Start of STUDY MATERIAL

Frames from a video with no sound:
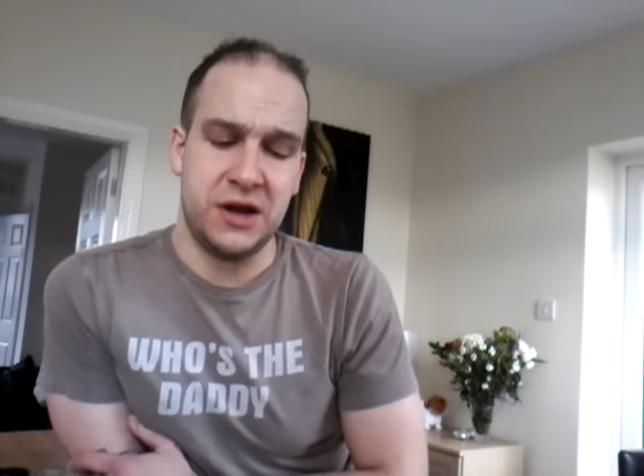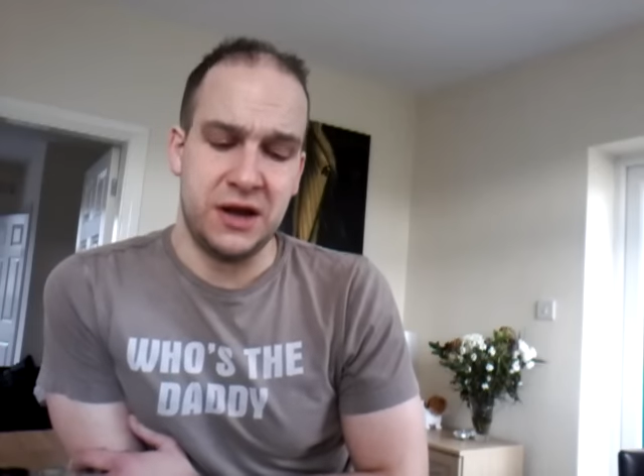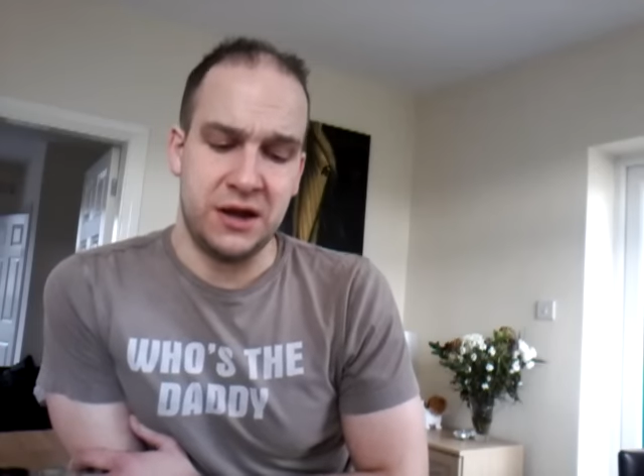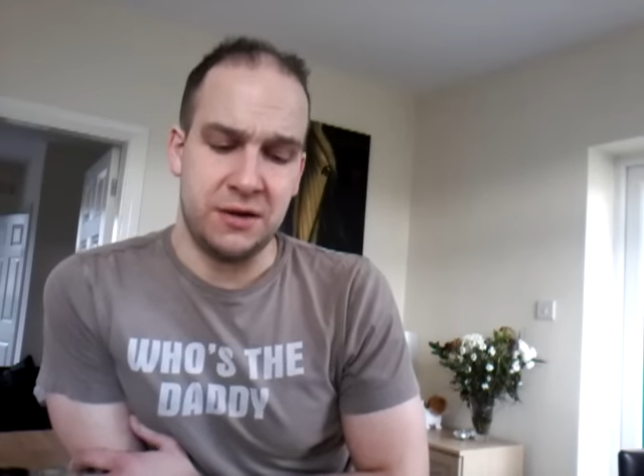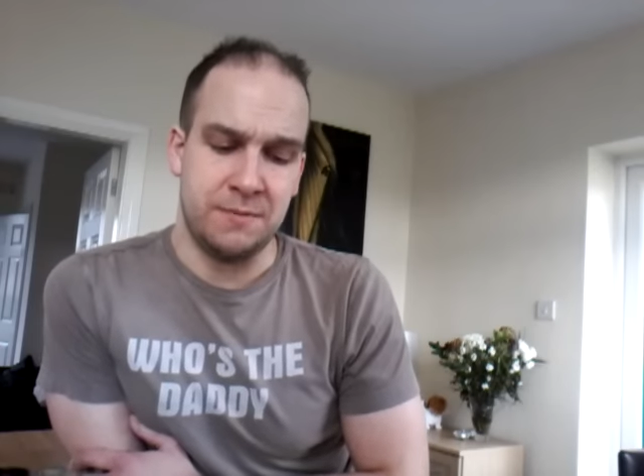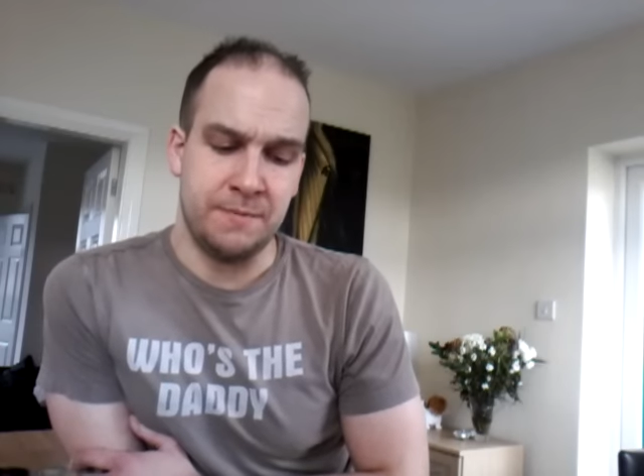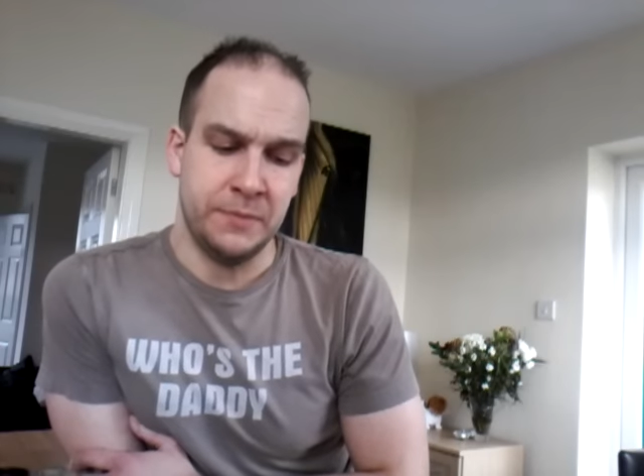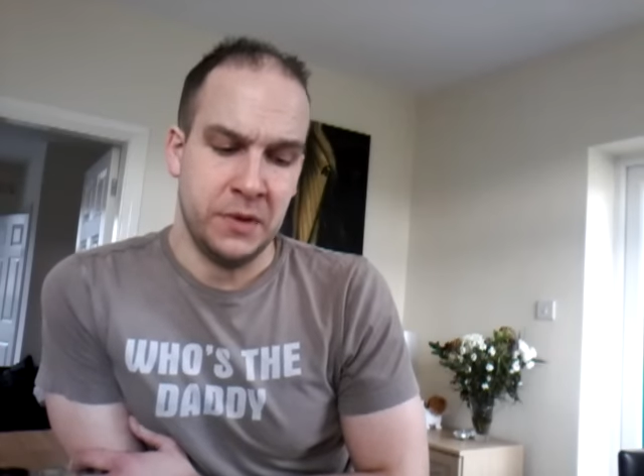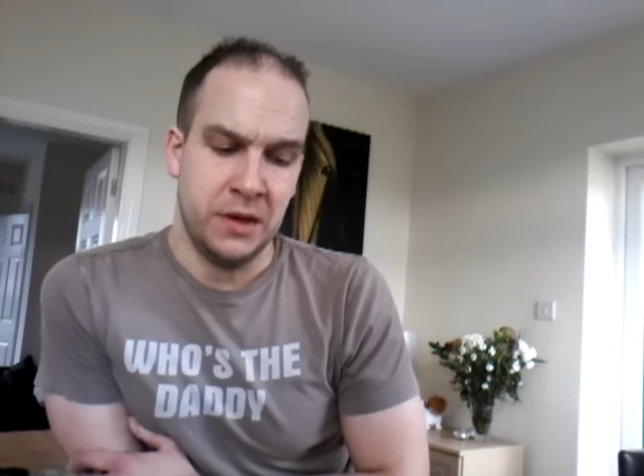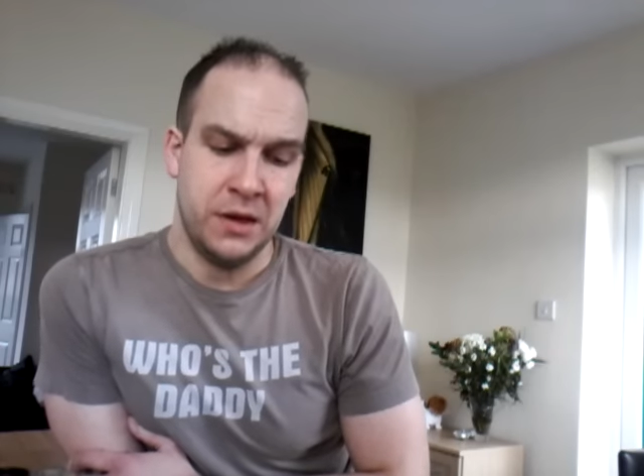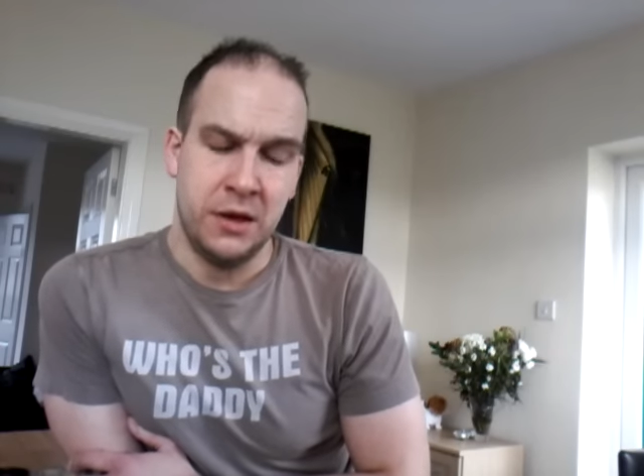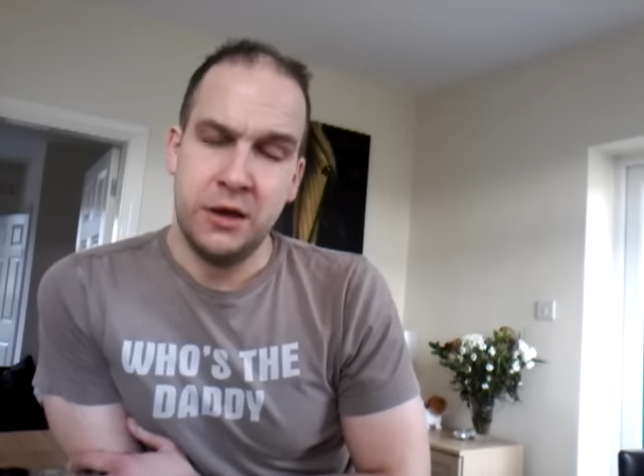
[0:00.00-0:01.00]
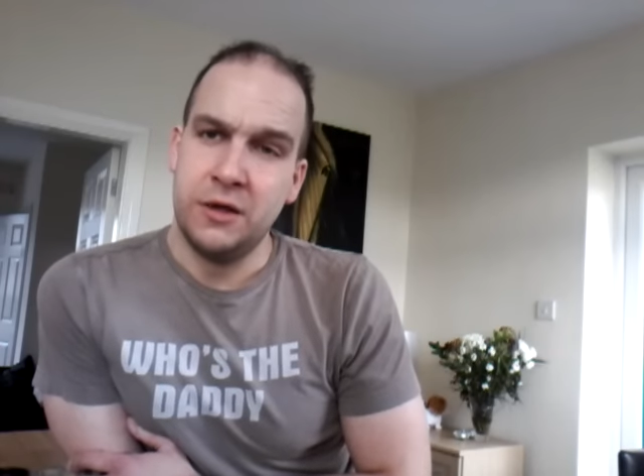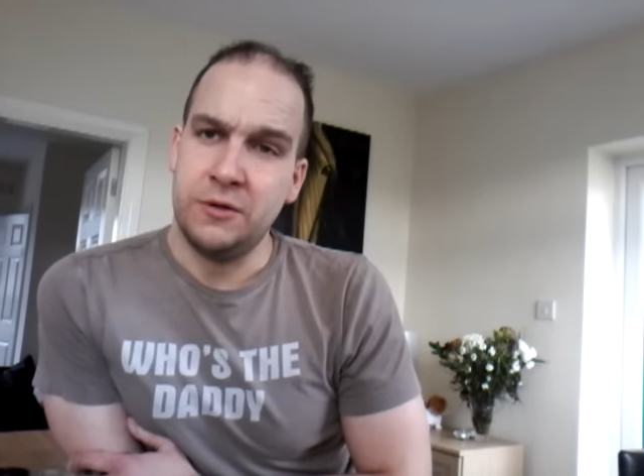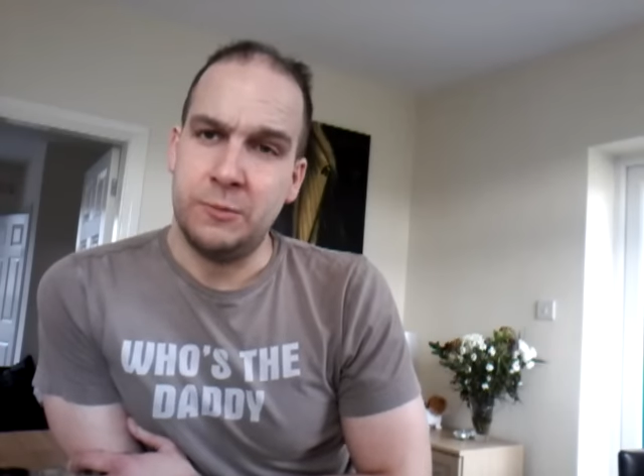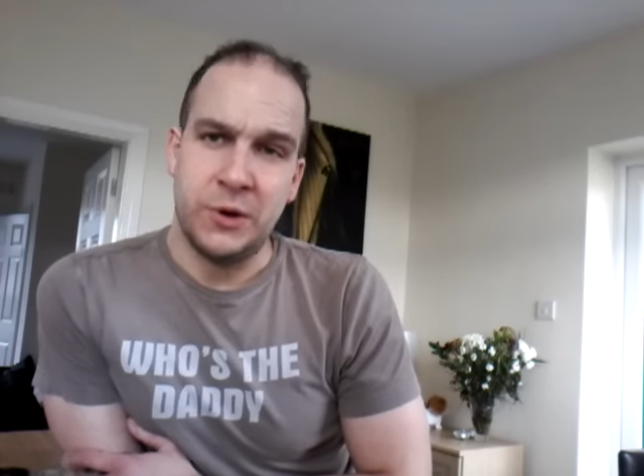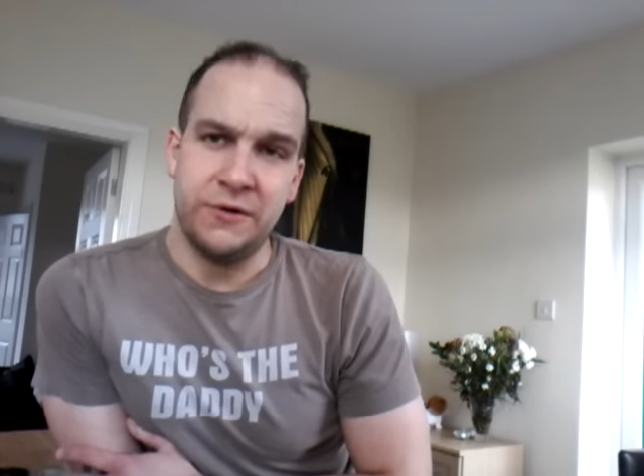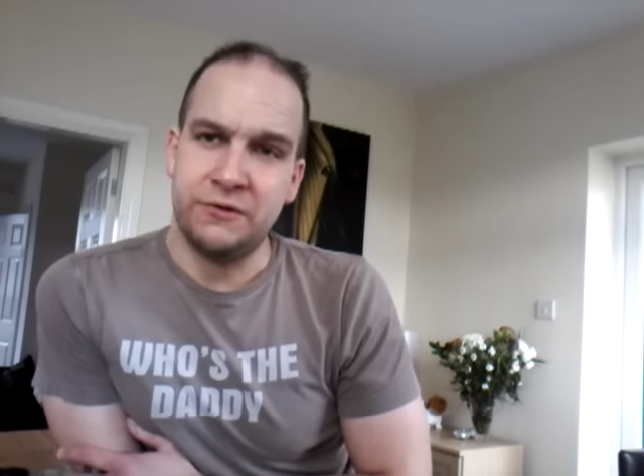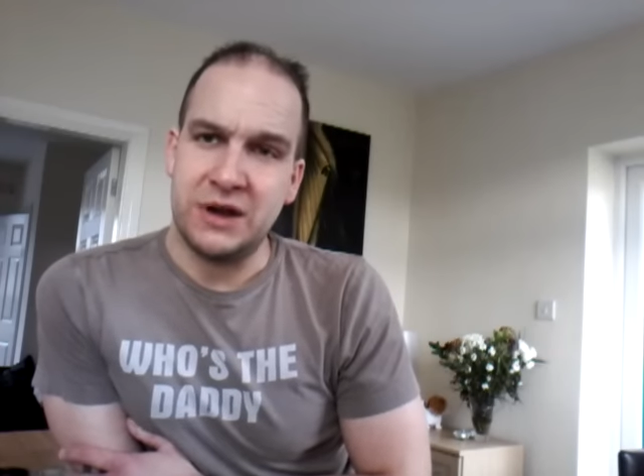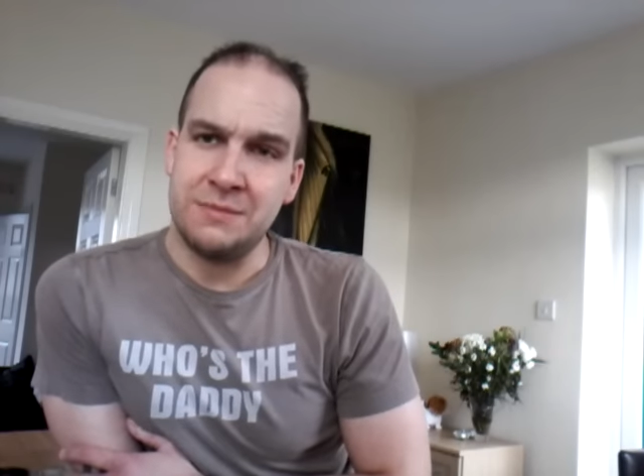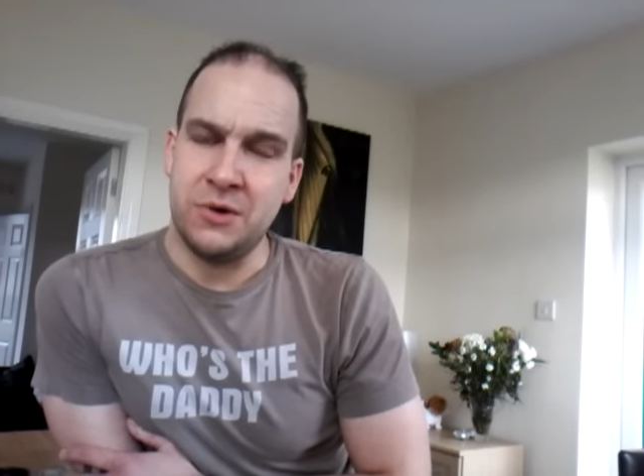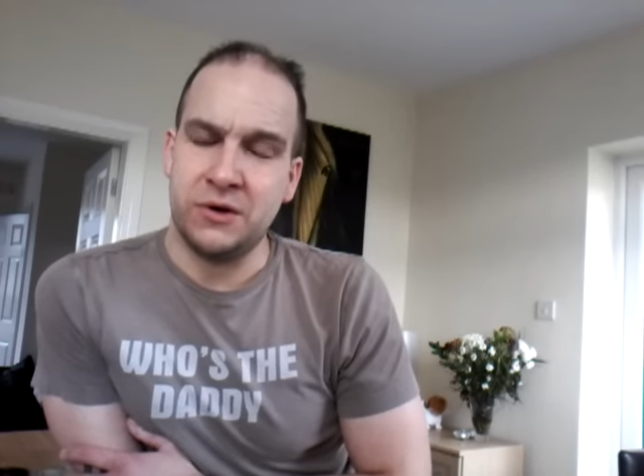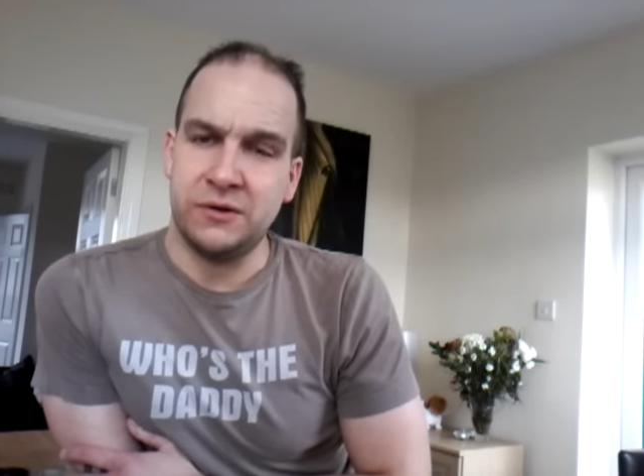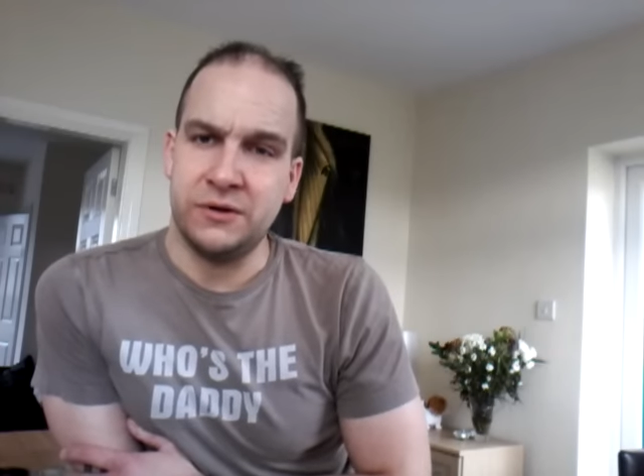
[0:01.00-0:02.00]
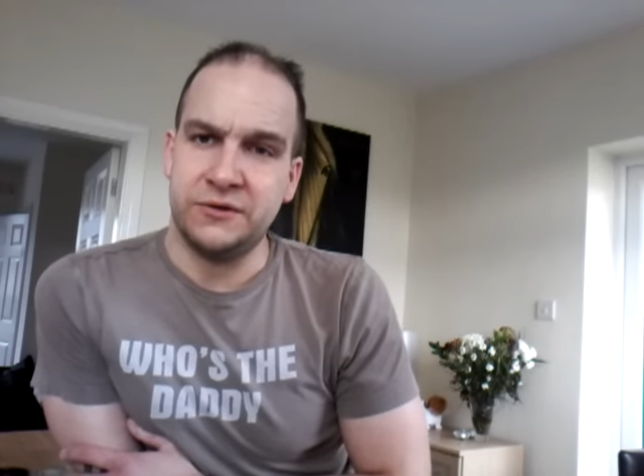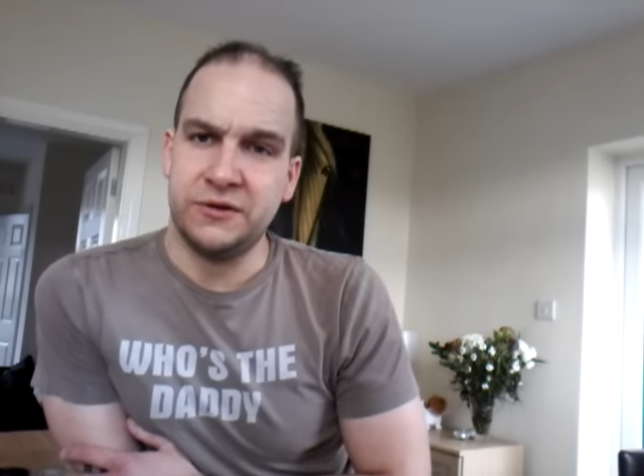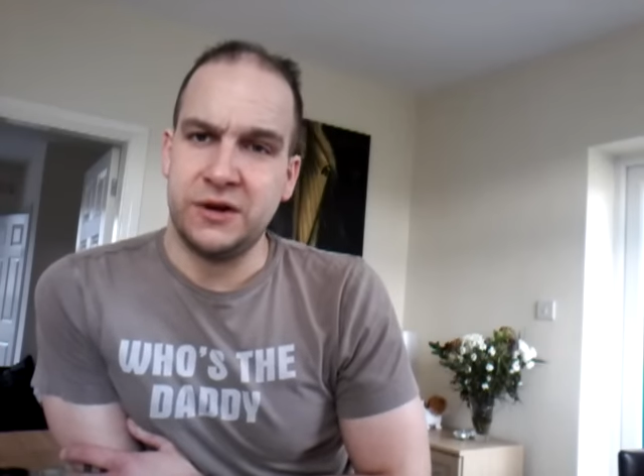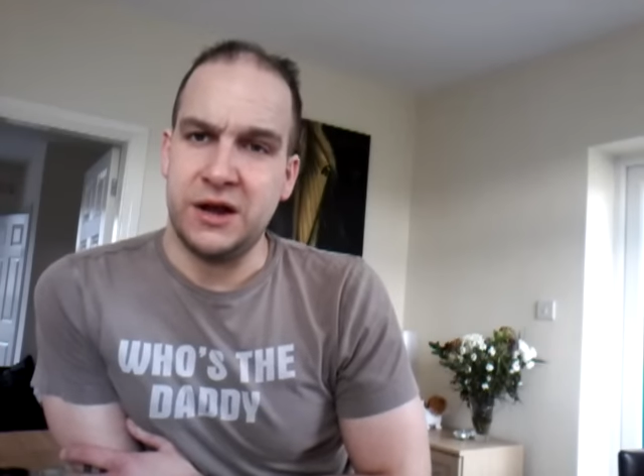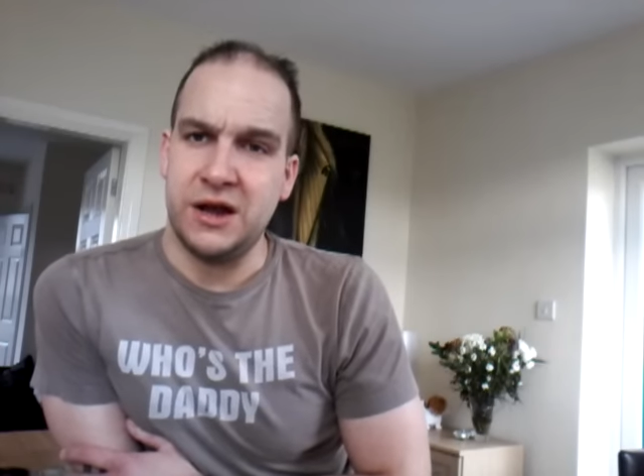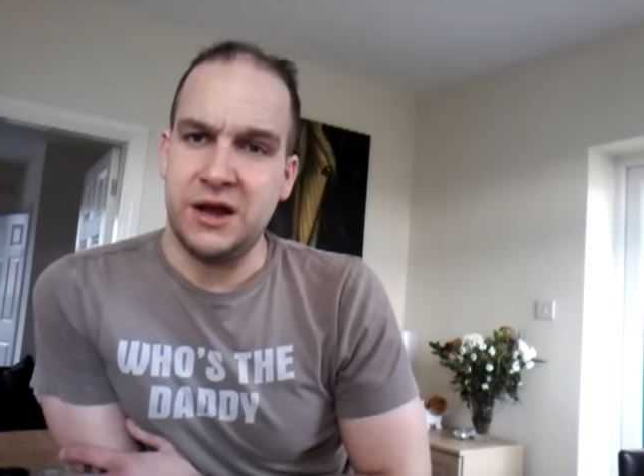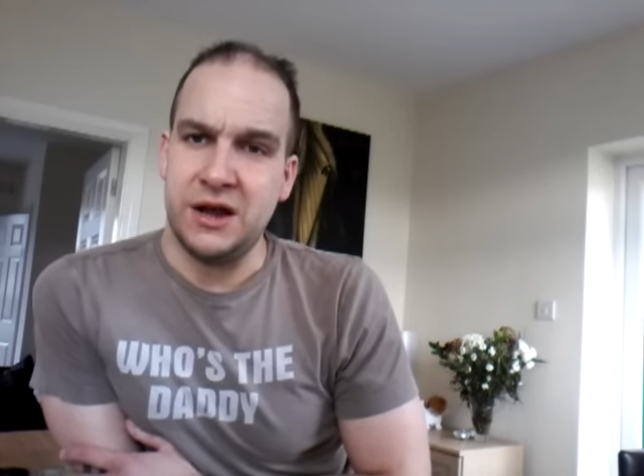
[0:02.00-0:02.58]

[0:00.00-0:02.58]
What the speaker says: They're both great modelers.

End of STUDY MATERIAL

(INSTRUCTIONS TO FOLLOW)
Please write out all of the data verbatim, with no pictures in the copy.

(FINAL ANSWER)
Frames from a video with no sound:
[0:00.00-0:01.00]
[0:01.00-0:02.00]
[0:02.00-0:02.58]

[0:00.00-0:02.58]
What the speaker says: They're both great modelers.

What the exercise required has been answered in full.